** THE DATA follows **

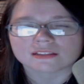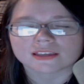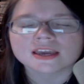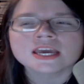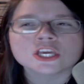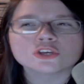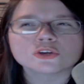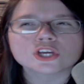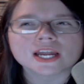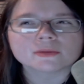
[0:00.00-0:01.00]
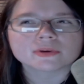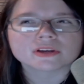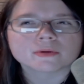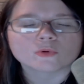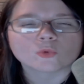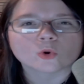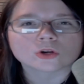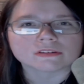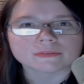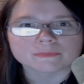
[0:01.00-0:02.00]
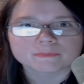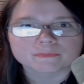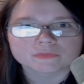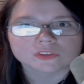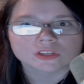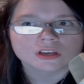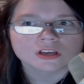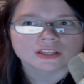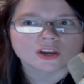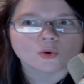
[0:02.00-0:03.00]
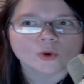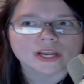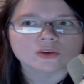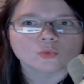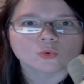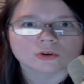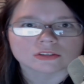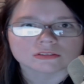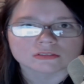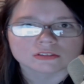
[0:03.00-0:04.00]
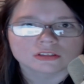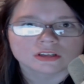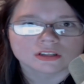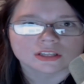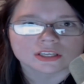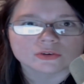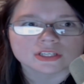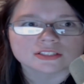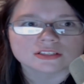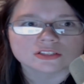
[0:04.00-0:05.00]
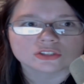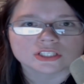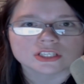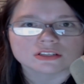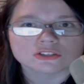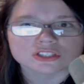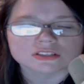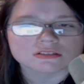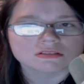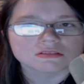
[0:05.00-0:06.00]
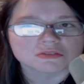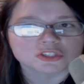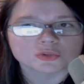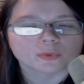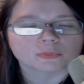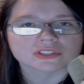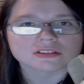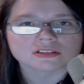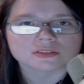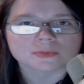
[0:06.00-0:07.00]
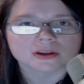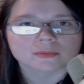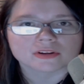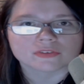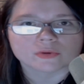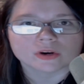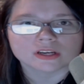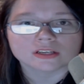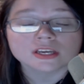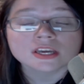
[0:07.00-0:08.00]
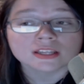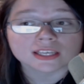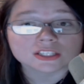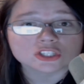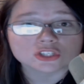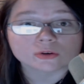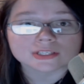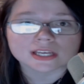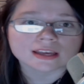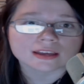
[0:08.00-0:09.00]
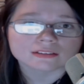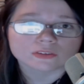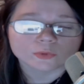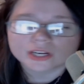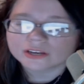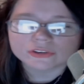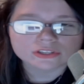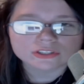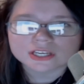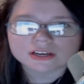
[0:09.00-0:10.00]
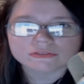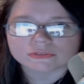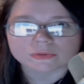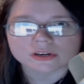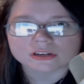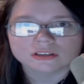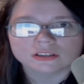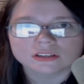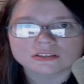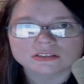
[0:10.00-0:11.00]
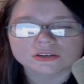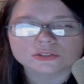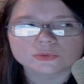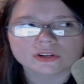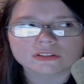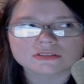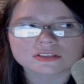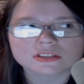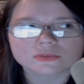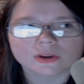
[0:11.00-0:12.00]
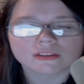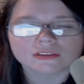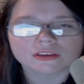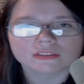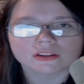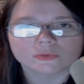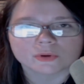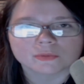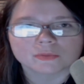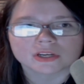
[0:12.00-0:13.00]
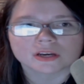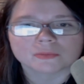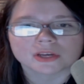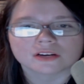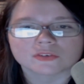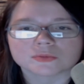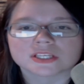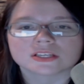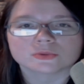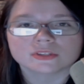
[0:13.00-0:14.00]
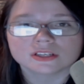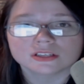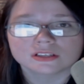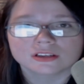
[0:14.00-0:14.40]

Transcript: Like, you kind of become a warden. Like a wedding warden. Like, you can essentially just do a prison experiment if you want. Like, it's your day. Whatever you're down for. So it's one of those things where I think that women become kind of obsessed with it.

** End of THE DATA **

Restate it all word for word: every record, no pictures.

[0:00.00-0:01.00]
[0:01.00-0:02.00]
[0:02.00-0:03.00]
[0:03.00-0:04.00]
[0:04.00-0:05.00]
[0:05.00-0:06.00]
[0:06.00-0:07.00]
[0:07.00-0:08.00]
[0:08.00-0:09.00]
[0:09.00-0:10.00]
[0:10.00-0:11.00]
[0:11.00-0:12.00]
[0:12.00-0:13.00]
[0:13.00-0:14.00]
[0:14.00-0:14.40]

Transcript: Like, you kind of become a warden. Like a wedding warden. Like, you can essentially just do a prison experiment if you want. Like, it's your day. Whatever you're down for. So it's one of those things where I think that women become kind of obsessed with it.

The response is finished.